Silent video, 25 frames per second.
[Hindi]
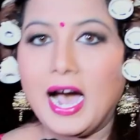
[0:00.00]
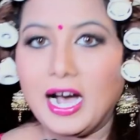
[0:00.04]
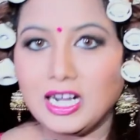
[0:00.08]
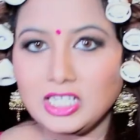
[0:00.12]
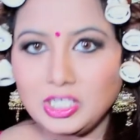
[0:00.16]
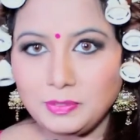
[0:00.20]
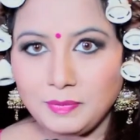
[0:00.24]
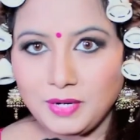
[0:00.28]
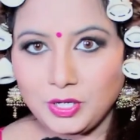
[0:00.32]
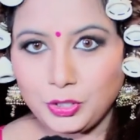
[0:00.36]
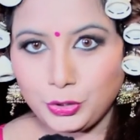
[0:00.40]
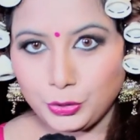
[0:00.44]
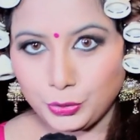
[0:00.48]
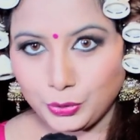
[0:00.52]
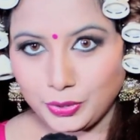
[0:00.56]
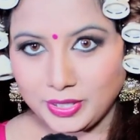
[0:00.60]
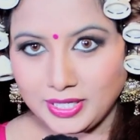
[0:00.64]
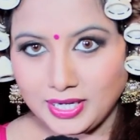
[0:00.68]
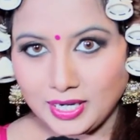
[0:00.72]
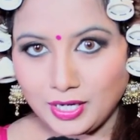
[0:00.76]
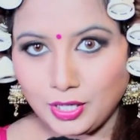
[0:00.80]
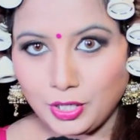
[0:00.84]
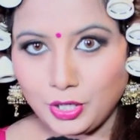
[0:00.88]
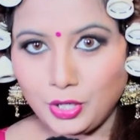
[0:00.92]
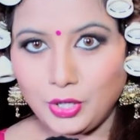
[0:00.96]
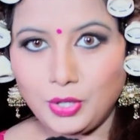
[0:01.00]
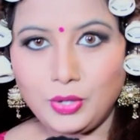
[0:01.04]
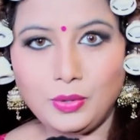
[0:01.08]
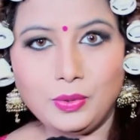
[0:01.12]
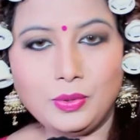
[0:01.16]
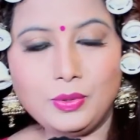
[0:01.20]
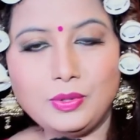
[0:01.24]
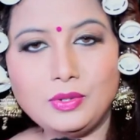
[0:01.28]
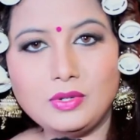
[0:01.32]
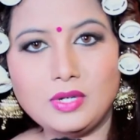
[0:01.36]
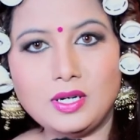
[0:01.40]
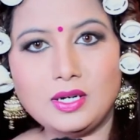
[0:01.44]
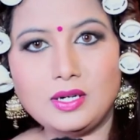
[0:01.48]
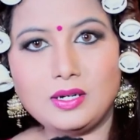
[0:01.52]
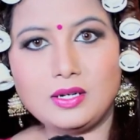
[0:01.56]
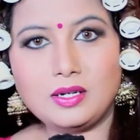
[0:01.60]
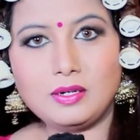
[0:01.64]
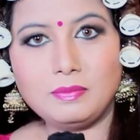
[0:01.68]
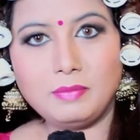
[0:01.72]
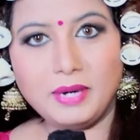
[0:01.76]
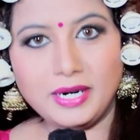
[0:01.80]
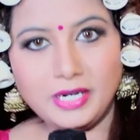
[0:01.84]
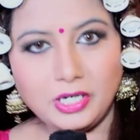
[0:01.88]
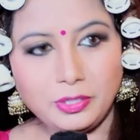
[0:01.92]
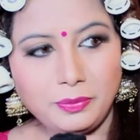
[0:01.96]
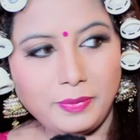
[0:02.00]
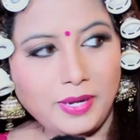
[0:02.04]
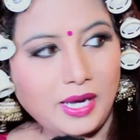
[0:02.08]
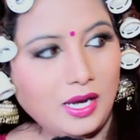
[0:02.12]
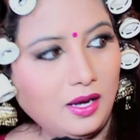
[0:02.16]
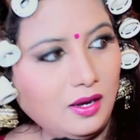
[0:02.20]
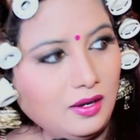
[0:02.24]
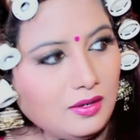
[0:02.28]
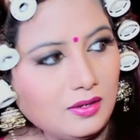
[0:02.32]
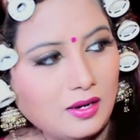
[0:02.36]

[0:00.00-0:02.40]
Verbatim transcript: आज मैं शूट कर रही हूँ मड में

==

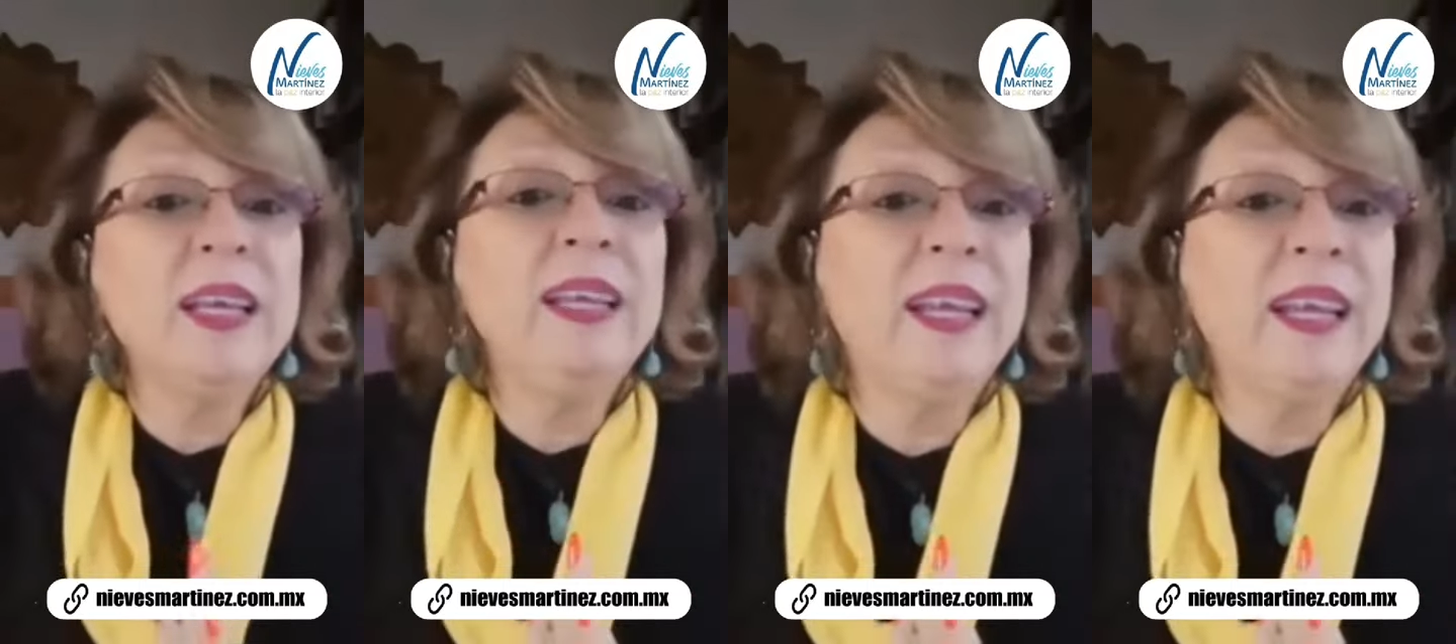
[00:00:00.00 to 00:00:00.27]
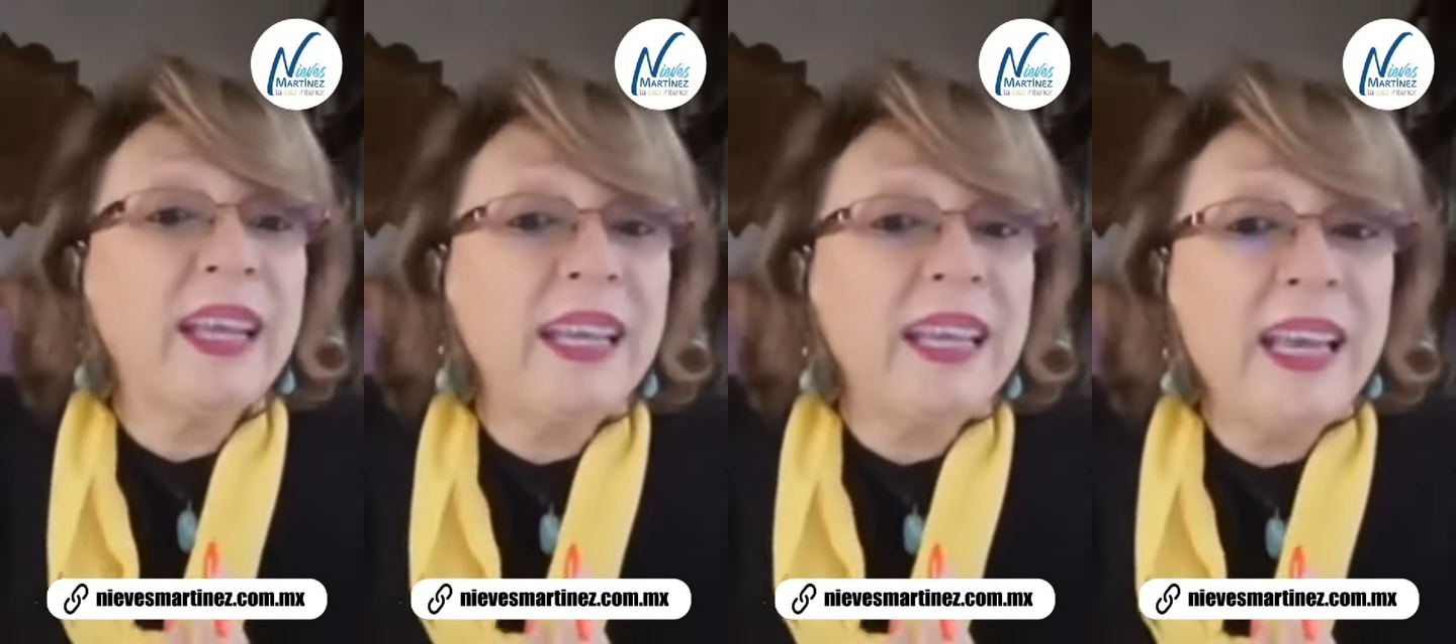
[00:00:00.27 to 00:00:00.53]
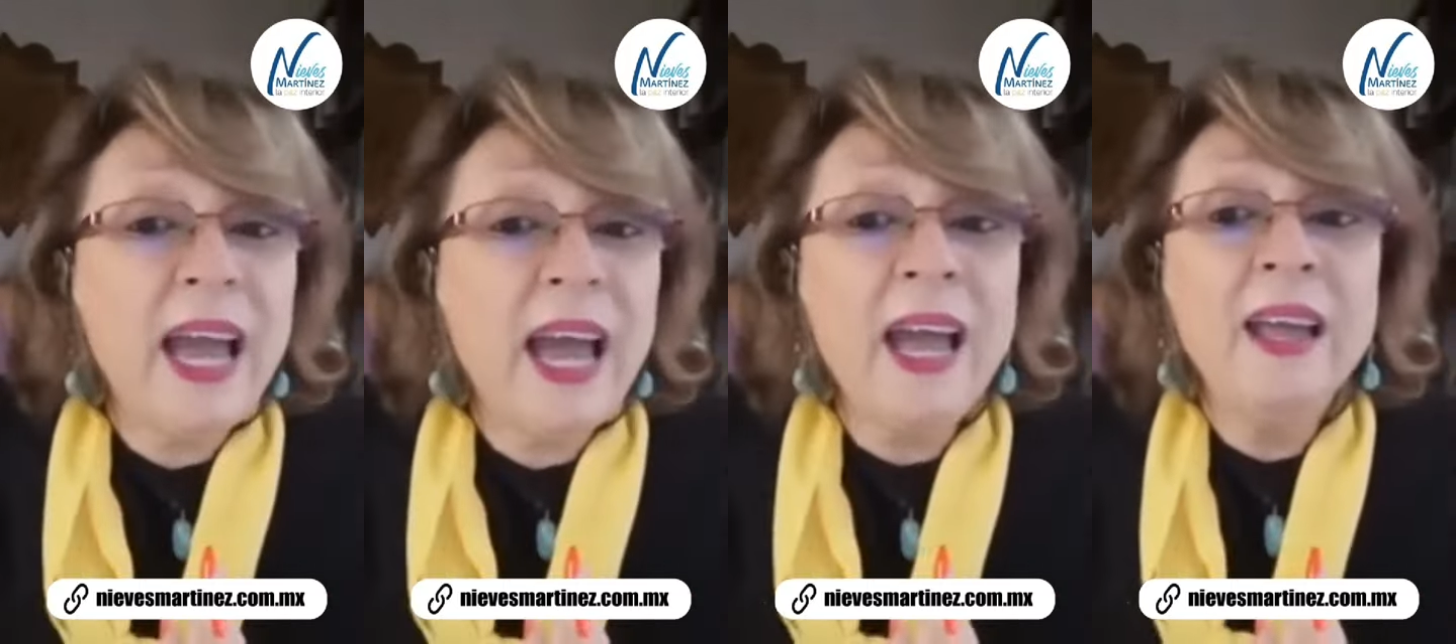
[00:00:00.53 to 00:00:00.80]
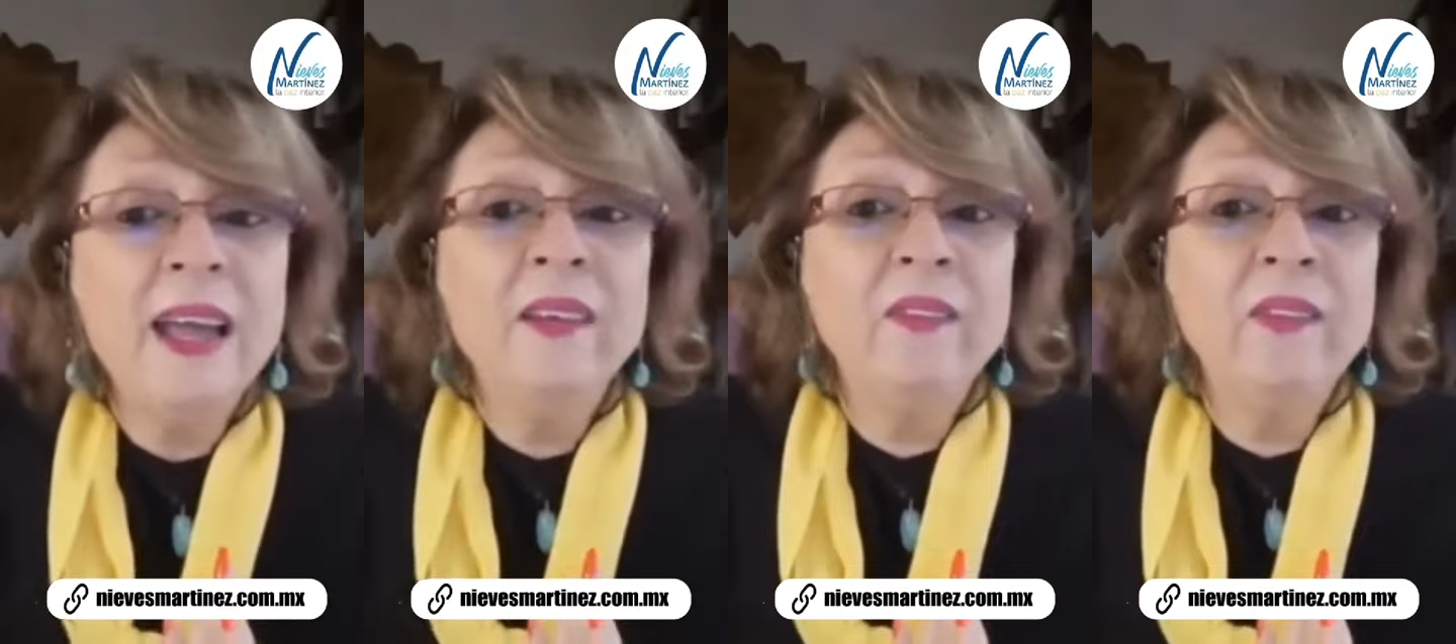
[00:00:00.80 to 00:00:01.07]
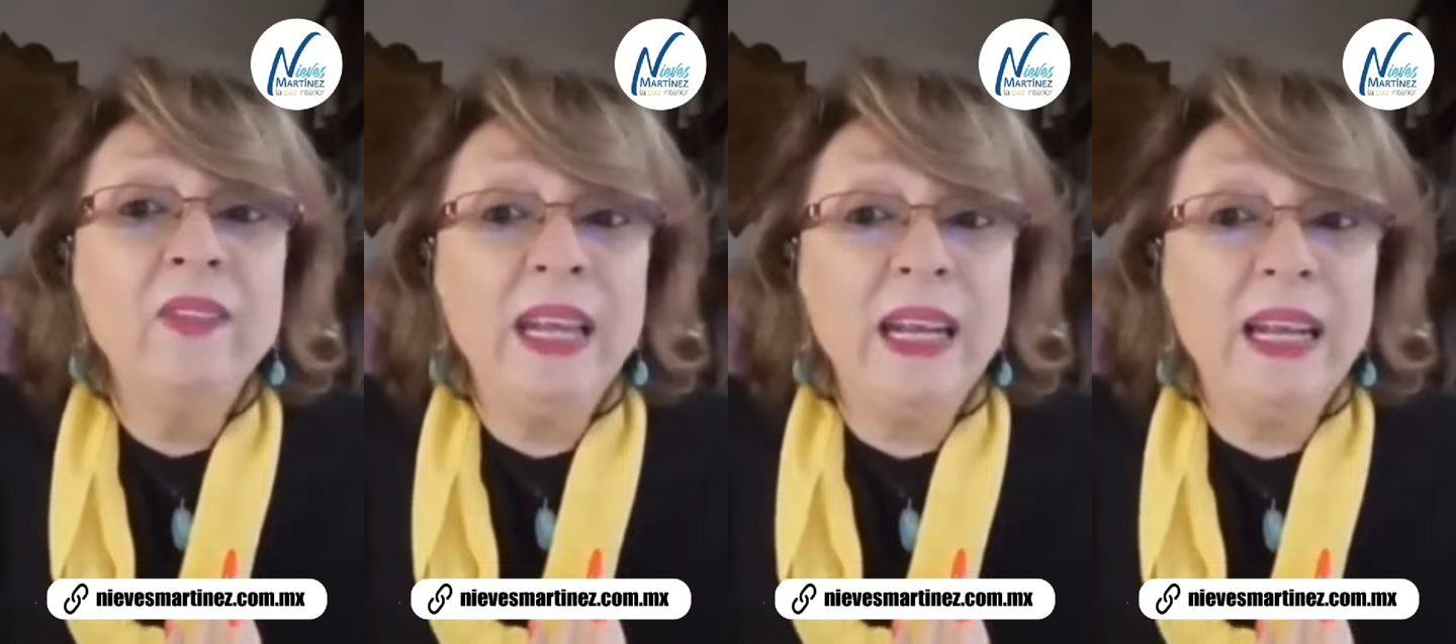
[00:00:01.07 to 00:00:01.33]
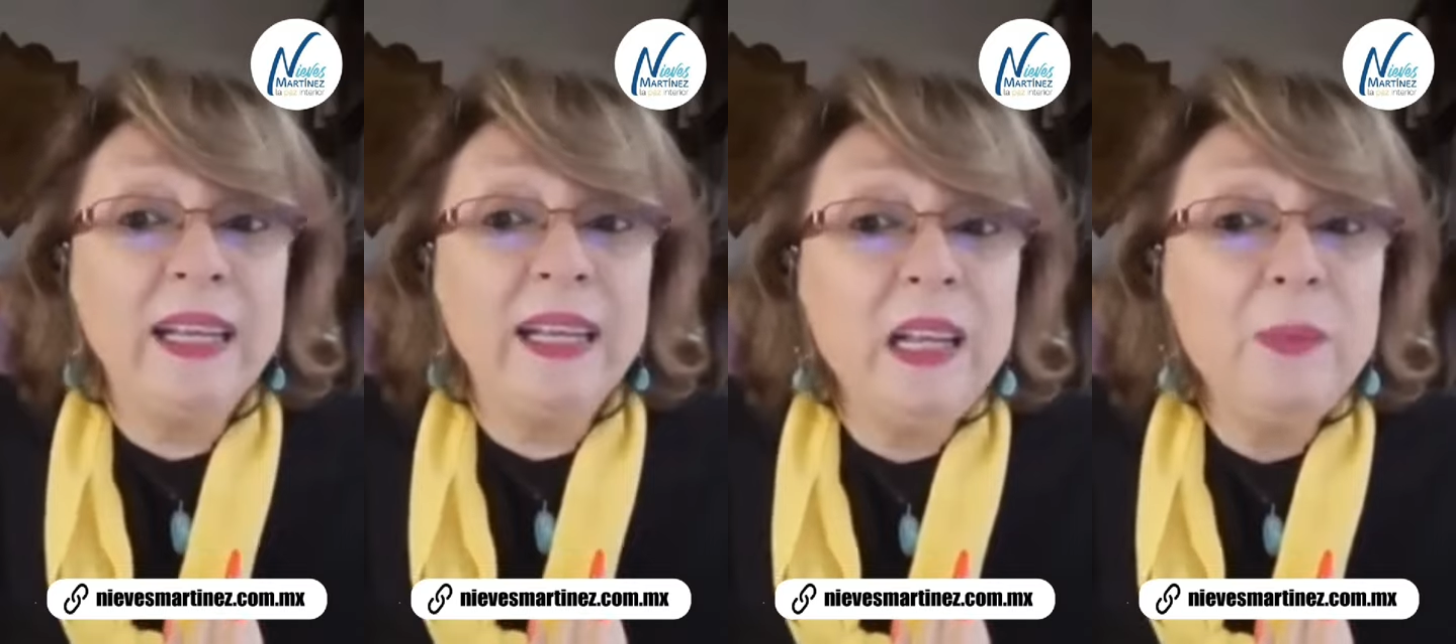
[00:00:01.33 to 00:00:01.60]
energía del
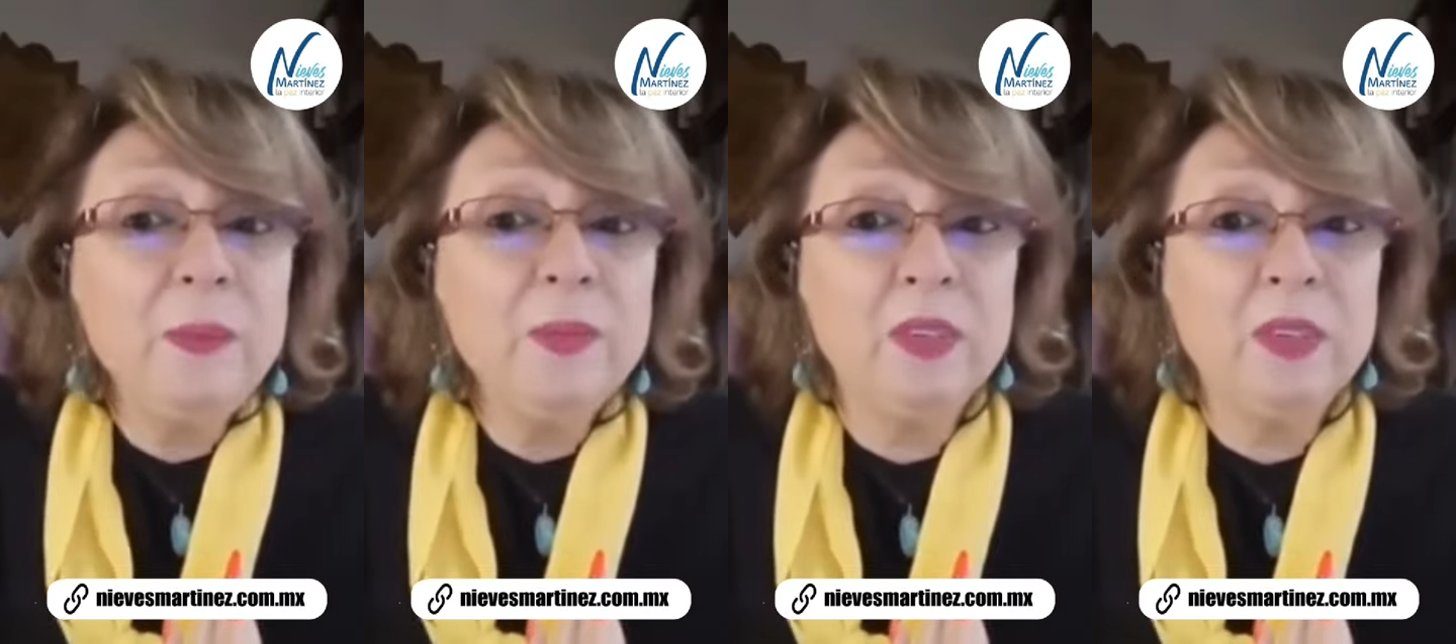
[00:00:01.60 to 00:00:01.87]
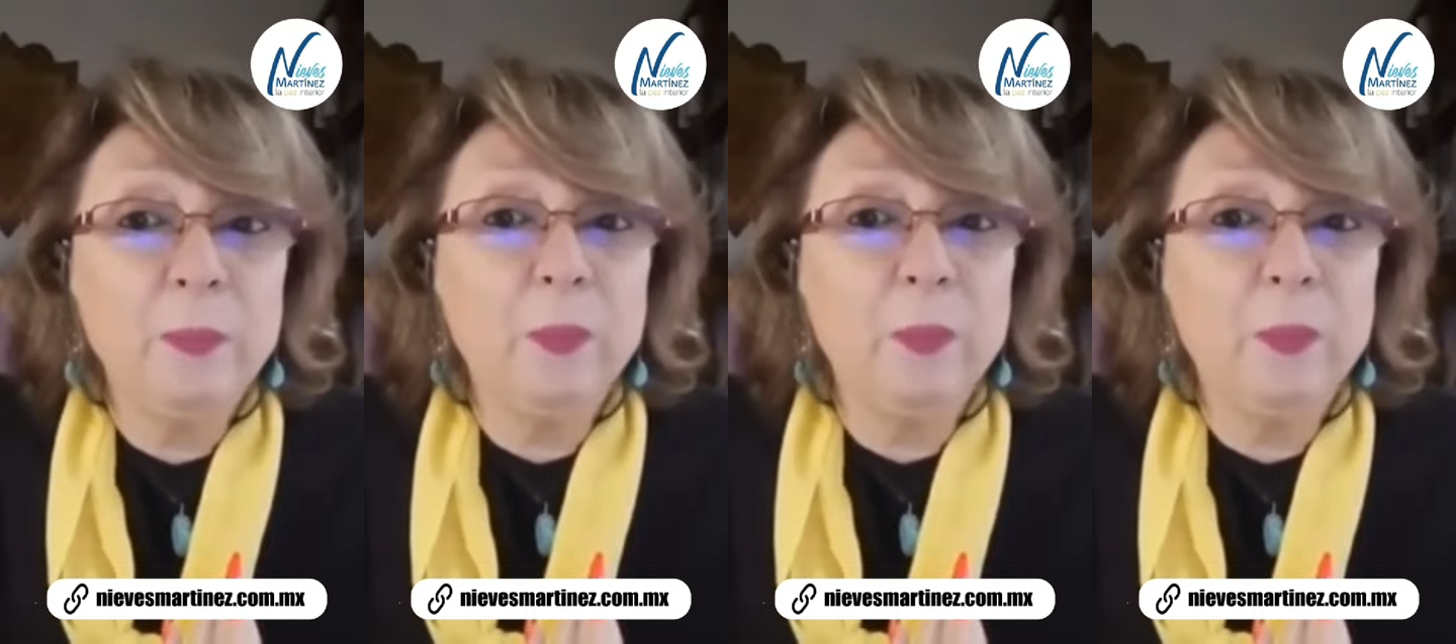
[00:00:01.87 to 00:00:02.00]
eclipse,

Problem statement:
Transcribe the lines above exactly, beginning at the one with "Silent video, 25 frames per second." and ending at the one with "Verbatim transcript: आज". Include both; exclude the pictures.

Reply to the exercise:
Silent video, 25 frames per second.
[Hindi]
[0:00.00]
[0:00.04]
[0:00.08]
[0:00.12]
[0:00.16]
[0:00.20]
[0:00.24]
[0:00.28]
[0:00.32]
[0:00.36]
[0:00.40]
[0:00.44]
[0:00.48]
[0:00.52]
[0:00.56]
[0:00.60]
[0:00.64]
[0:00.68]
[0:00.72]
[0:00.76]
[0:00.80]
[0:00.84]
[0:00.88]
[0:00.92]
[0:00.96]
[0:01.00]
[0:01.04]
[0:01.08]
[0:01.12]
[0:01.16]
[0:01.20]
[0:01.24]
[0:01.28]
[0:01.32]
[0:01.36]
[0:01.40]
[0:01.44]
[0:01.48]
[0:01.52]
[0:01.56]
[0:01.60]
[0:01.64]
[0:01.68]
[0:01.72]
[0:01.76]
[0:01.80]
[0:01.84]
[0:01.88]
[0:01.92]
[0:01.96]
[0:02.00]
[0:02.04]
[0:02.08]
[0:02.12]
[0:02.16]
[0:02.20]
[0:02.24]
[0:02.28]
[0:02.32]
[0:02.36]

[0:00.00-0:02.40]
Verbatim transcript: आज मैं शूट कर रही हूँ मड में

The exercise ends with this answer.